NFS Litigation Weekly June 26, 2019

 

Forest Service summaries:  Litigation Weekly_June 26, 2019

COURT DECISIONS

The District Court of Idaho required the Forest Service to engage in formal consultation pursuant to the Endangered Species Act (ESA) concerning the effects of 23 surface water diversions and associated ditches and facilities located in the Sawtooth National Recreation Area and on the Sawtooth National Forest.  Here’s an article providing background.

The District Court of Oregon refused to enjoin the Forest Service’s Crystal Clear Restoration Project on the Mount Hood National Forest.  Additional background is here, and this case was brought up as example on this blog here.

The 9th Circuit Court of Appeals upheld the Forest Service’s designation of at-risk forest lands under the Healthy Forest Restoration Act, and its approval of the Sunny South Project on the Tahoe National Forest.

LITIGATION UPDATE

The 9th Circuit denied an emergency motion for injunction pending appeal by the plaintiffs for the Miller West Fisher Project on the Kootenai National Forest.  See Alliance for Wild Rockies v. Savage in last week’s summary.

NEW CASES

The Decision Memorandum and Categorical Exclusion for the Willow Creek Vegetation Management Project on the Helena-Lewis and Clark National Forest violate NEPA.  The lawsuit is discussed in this article.  (D. Mont.)

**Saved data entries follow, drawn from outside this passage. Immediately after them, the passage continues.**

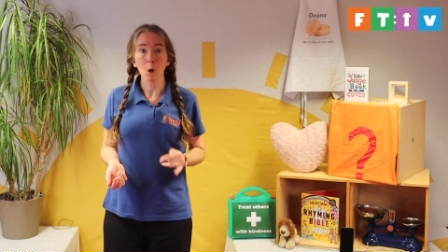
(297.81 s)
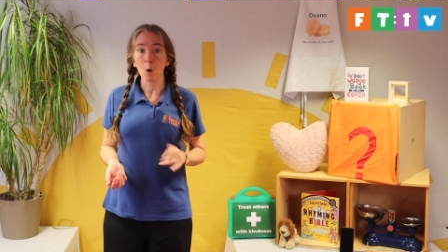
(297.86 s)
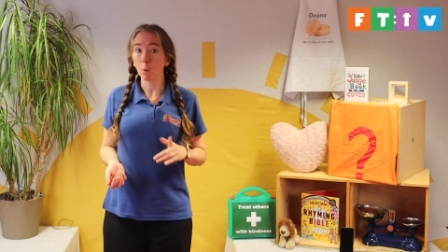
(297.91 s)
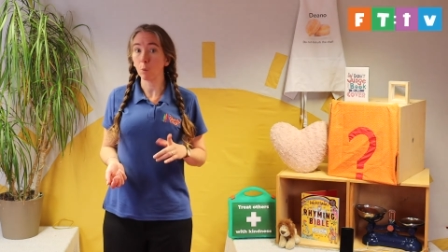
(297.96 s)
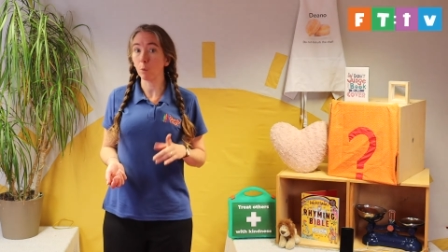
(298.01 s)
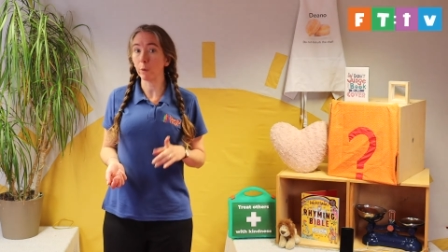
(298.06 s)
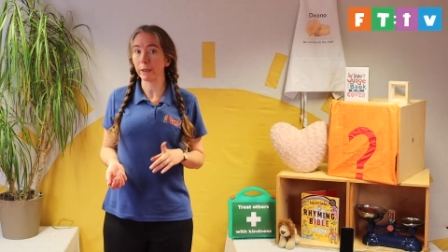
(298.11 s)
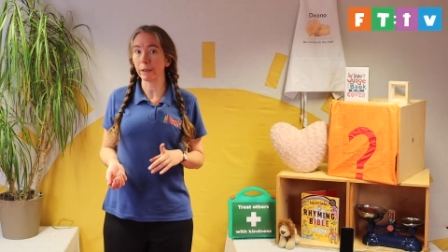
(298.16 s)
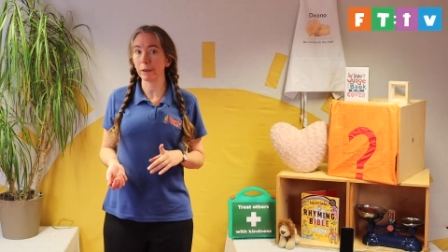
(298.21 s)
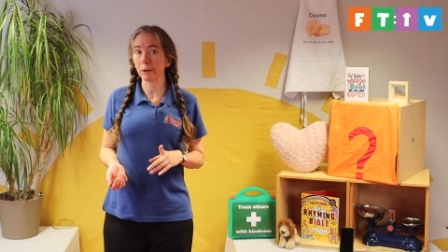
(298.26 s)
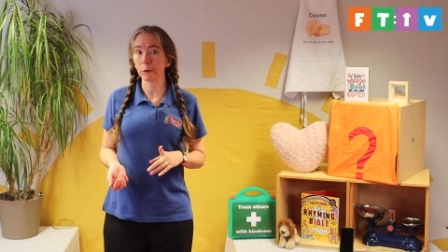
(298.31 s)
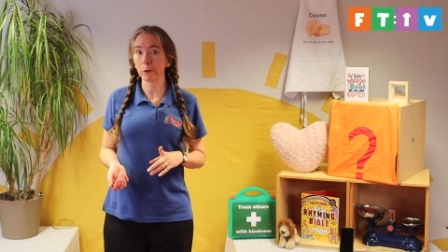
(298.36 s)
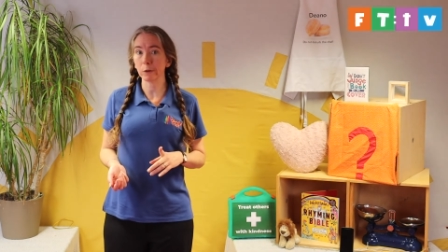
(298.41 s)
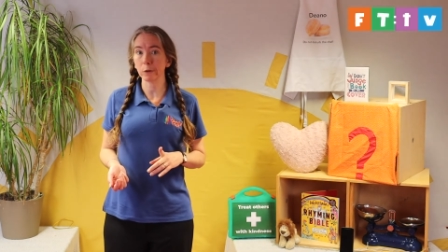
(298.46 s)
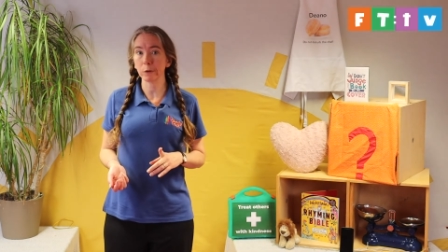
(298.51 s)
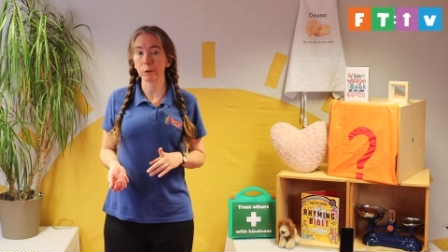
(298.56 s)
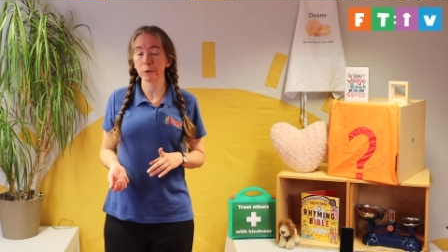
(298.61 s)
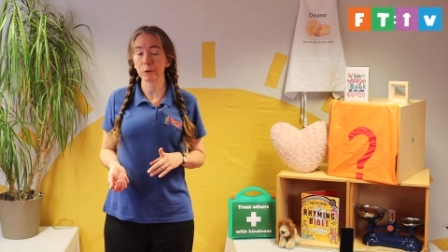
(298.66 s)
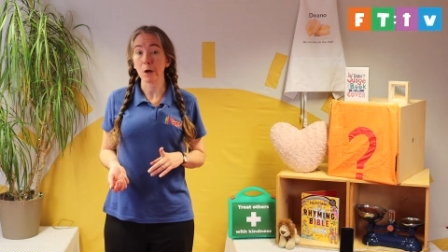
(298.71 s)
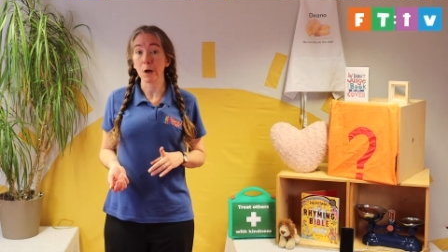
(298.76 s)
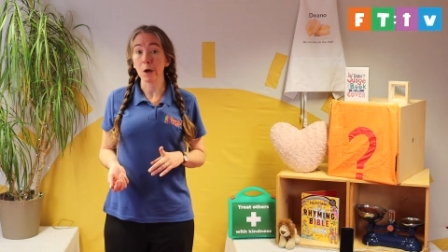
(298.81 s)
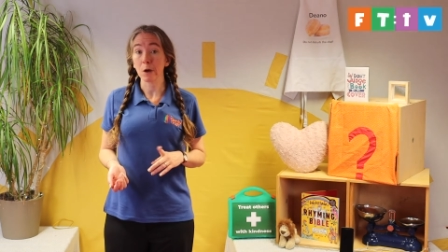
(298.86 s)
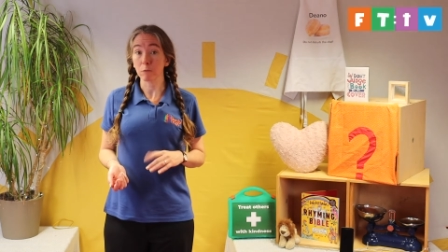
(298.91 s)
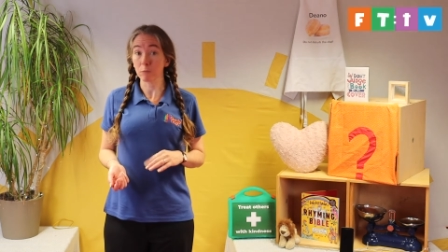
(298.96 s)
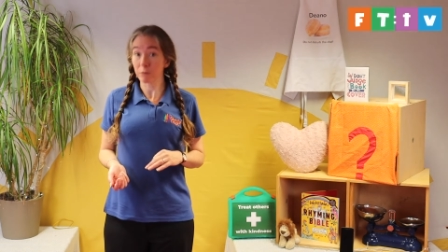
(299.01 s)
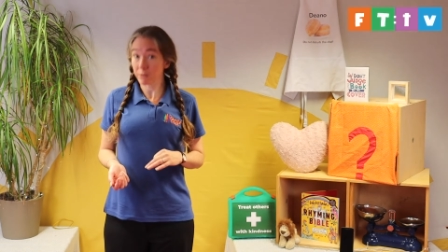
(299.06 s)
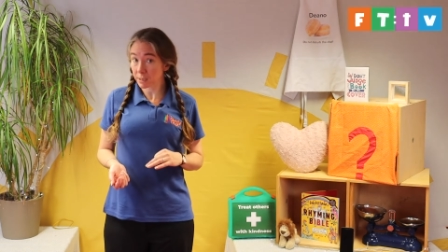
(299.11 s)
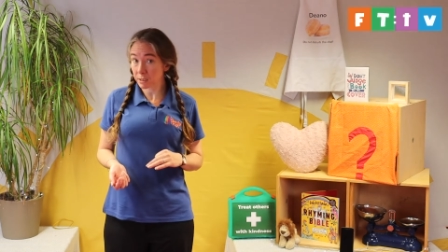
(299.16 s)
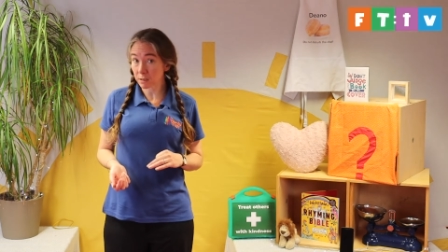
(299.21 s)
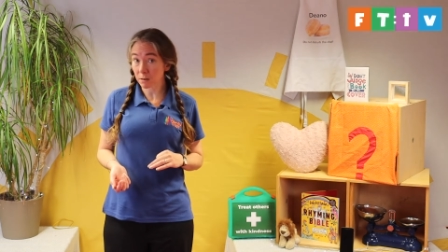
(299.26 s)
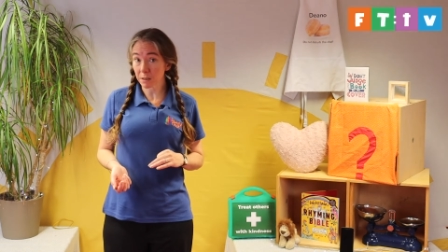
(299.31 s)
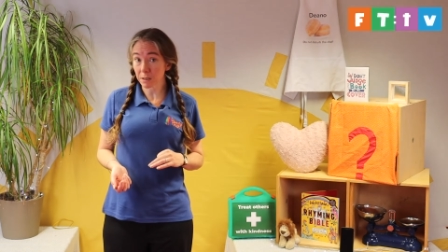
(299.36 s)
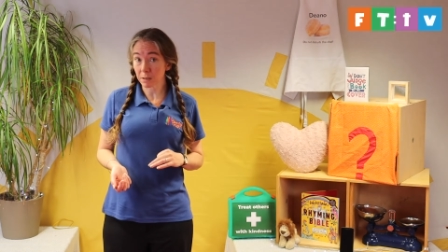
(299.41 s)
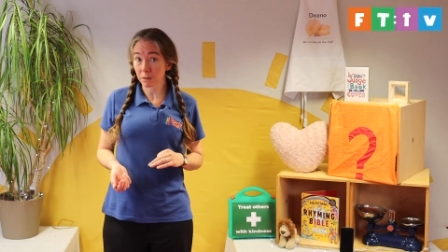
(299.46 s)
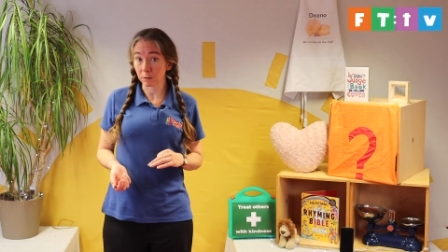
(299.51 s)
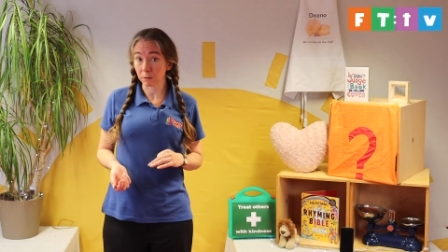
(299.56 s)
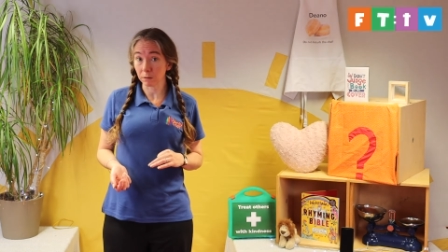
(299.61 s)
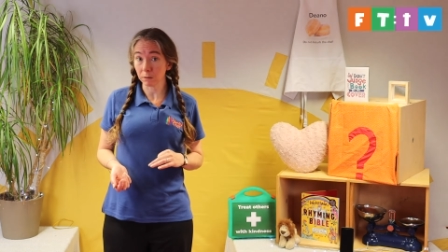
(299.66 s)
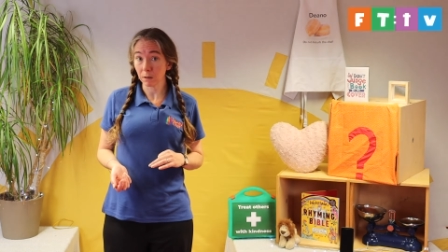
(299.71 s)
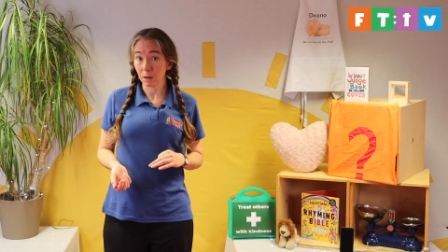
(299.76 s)
We could
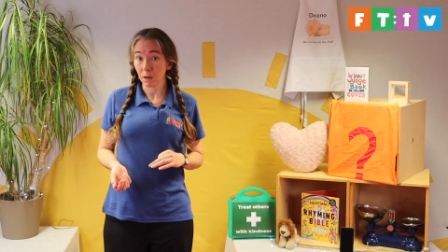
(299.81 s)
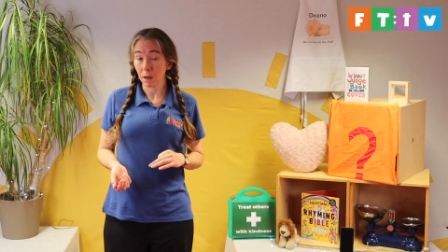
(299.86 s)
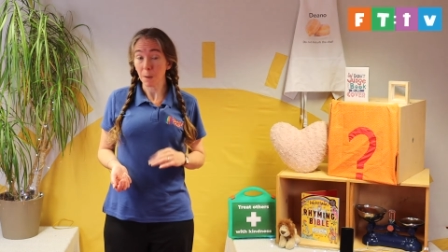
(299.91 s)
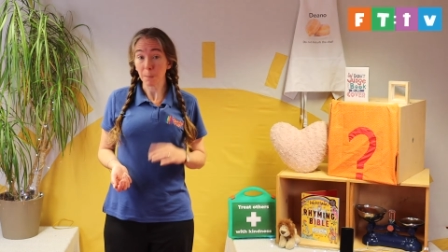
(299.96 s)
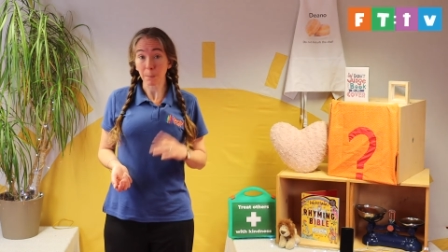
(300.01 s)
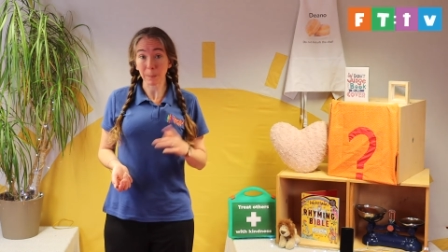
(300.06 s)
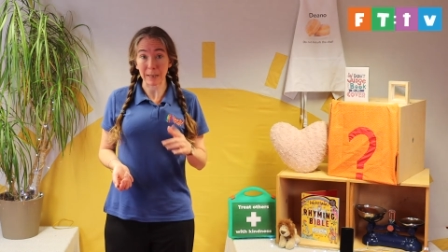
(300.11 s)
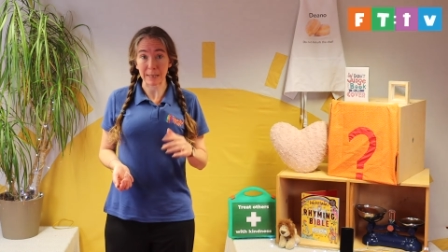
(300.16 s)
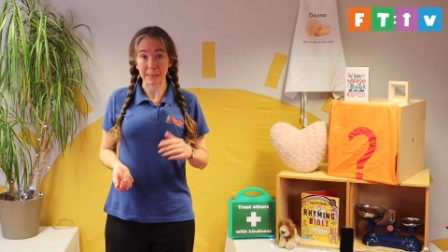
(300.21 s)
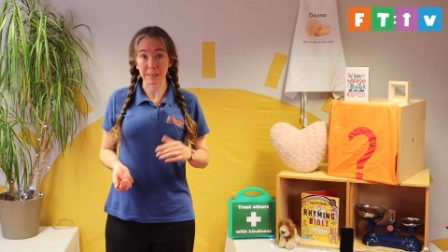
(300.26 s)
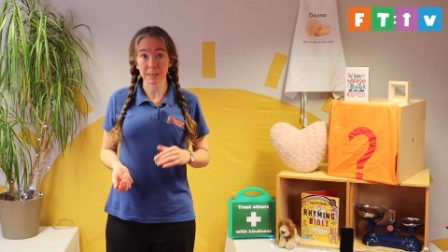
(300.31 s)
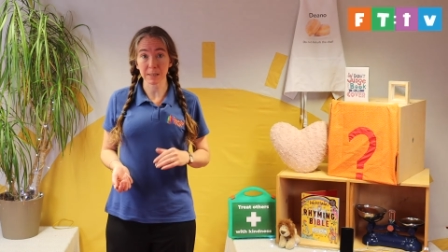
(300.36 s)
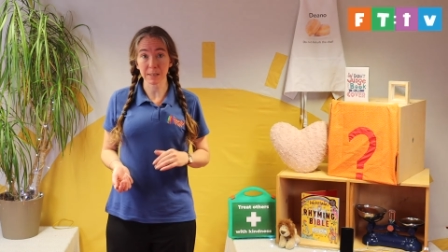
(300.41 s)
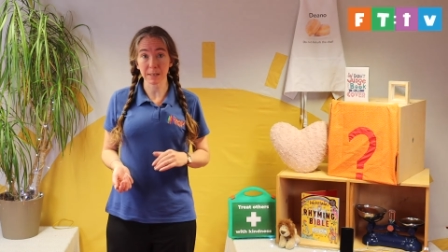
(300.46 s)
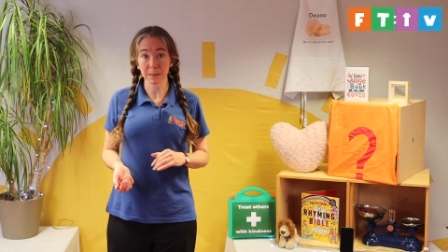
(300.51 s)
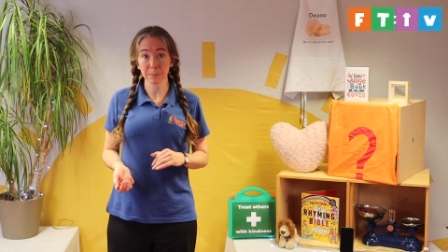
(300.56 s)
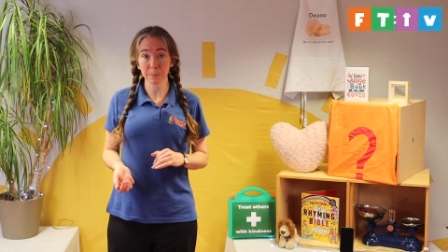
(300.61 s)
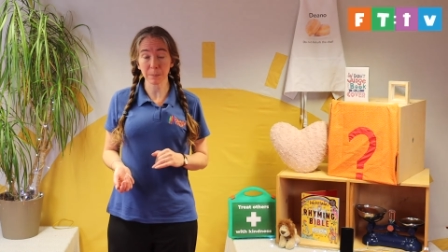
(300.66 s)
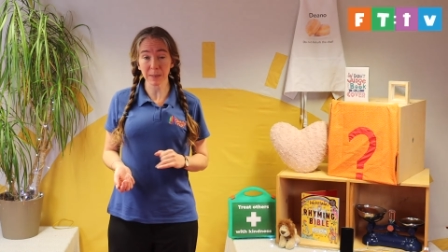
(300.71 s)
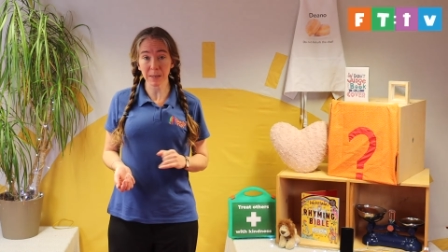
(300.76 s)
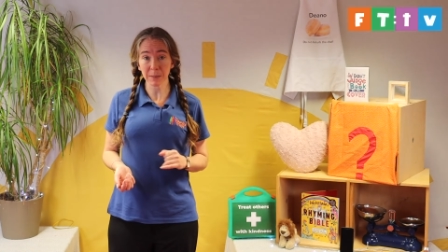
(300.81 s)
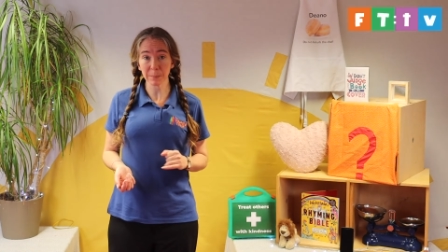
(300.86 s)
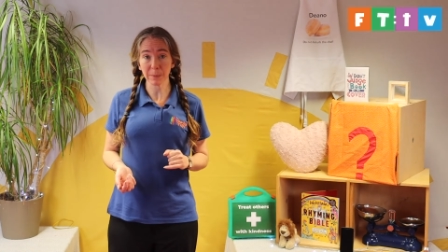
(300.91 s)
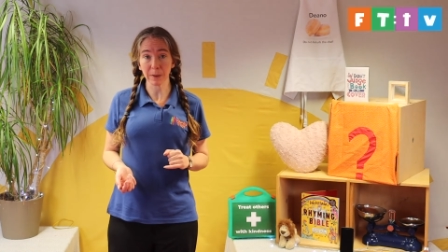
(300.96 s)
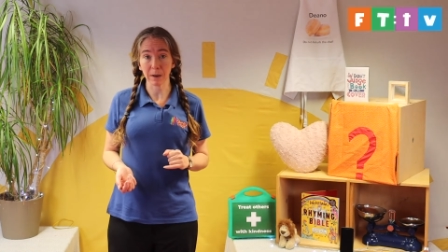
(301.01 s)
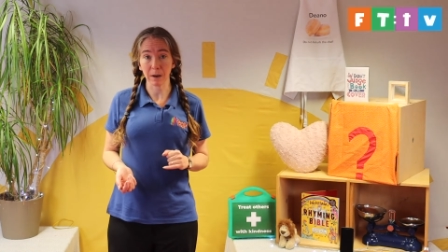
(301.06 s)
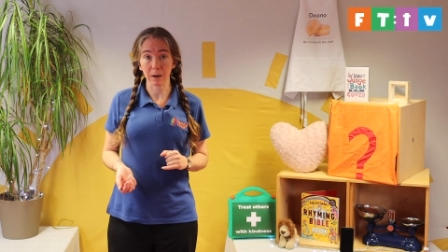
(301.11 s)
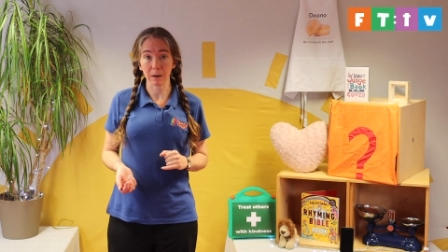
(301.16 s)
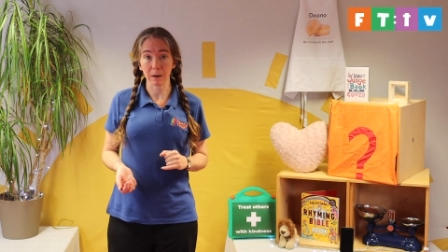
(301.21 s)
recycle plastic and paper.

The Tenmile South Helena Timber and Vegetation Management Project on the Helena-Lewis and Clark National Forest violates NFMA, the 2001 Roadless Rule and NEPA.  This is the second lawsuit against this project and it is discussed in this article.   (D. Mont.)

In Wilderness Society v. US Department of Interior, the complaint alleges that the Government violated the Freedom of Information Act by failing to provide records requested regarding the cancellation of a proposed mineral withdrawal in the Superior National Forest near the Boundary Waters  Wilderness Area.  This article provides some background.  (D. D.C.)

 

 

 

 

 

6 thoughts on “NFS Litigation Weekly June 26, 2019”

  1. Thanks for doing this, Jon. Much appreciated!

    Might the Center for Biological Diversity case have far-reaching effects?

    Reply
  2. Yes it will- this case challenged the Chiefs ability under the 2014 Farm Bill to designate watersheds for treatment for insects and disease under a Categorical Exclusion. The suit claimed that the designation required NEPA; the courts said otherwise.

    Reply
  3. Here’s a postscript on the Tenmile South case provided by the leadership of the Alliance for the Wild Rockies, suggesting a reason why litigation happens. https://missoulian.com/opinion/columnists/the-forest-service-broke-their-word-on-the-ten-mile/article_297e85ab-f47a-5f72-8a25-8a051435f89b.html

    Michael Garrity describes his participation in a collaborative group for this project (notable because AWR seems to be used as a frequent example of “extremists” who don’t participate in such groups), and how he believes the Forest Service “is going back on its word to both the City and the citizens in the Ten Mile Watershed Collaborative Committee.”

    Reply
  4. I did enjoy reading about Earth Island and CBD losing in the Ninth Circuit Court. The Tahoe’s strategy should become a template for other time sensitive projects. It’s good to see so many loopholes closing, and more open minds in the Ninth Circuit, these days.

    Reply
    • What’s interesting about the “Tahoe’s strategy,” was that the California spotted owl is a sensitive species, and the science the court was referring to was found in the biological evaluation required for that species. The NEPA CE process by itself apparently would have failed to show that there were no extraordinary circumstances, which could have invalidated the CE.

      This is captured by the court’s footnote: “The Forest Service takes the position that it need not engage in an extraordinary circumstances analysis at all. We need not address this issue because the Forest Service did conduct such an analysis, and its decision that the project was categorically excluded from NEPA compliance was not arbitrary or capricious.”

      By the way, the likelihood of having a record like this to help it in court would decline if the new Forest Service process eliminates scoping requirements for CEs (especially if the Forest Service believes it doesn’t have to consider extraordinary circumstances).